··· Dataset records
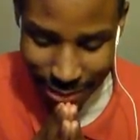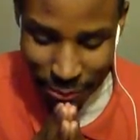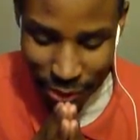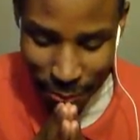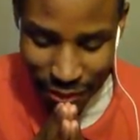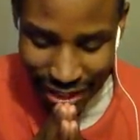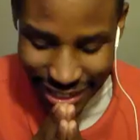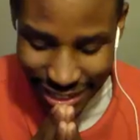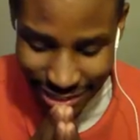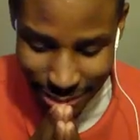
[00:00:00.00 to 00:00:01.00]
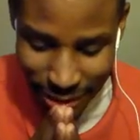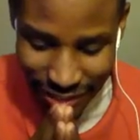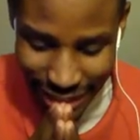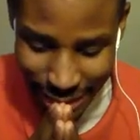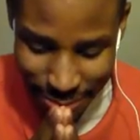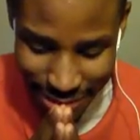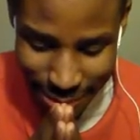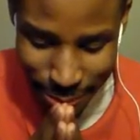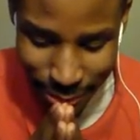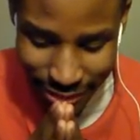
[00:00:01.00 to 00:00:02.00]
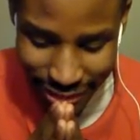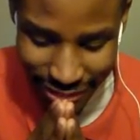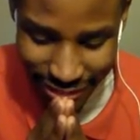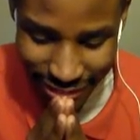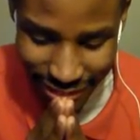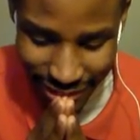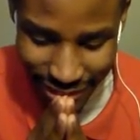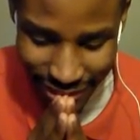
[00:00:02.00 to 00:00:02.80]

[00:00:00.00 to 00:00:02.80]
up, kill him before Buuhan kills him. Hurry up. Come on, Blue Goku.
······
** Work order **
Every entry belongs in the answer exactly as written, but no picture does.

** Output **
[00:00:00.00 to 00:00:01.00]
[00:00:01.00 to 00:00:02.00]
[00:00:02.00 to 00:00:02.80]

[00:00:00.00 to 00:00:02.80]
up, kill him before Buuhan kills him. Hurry up. Come on, Blue Goku.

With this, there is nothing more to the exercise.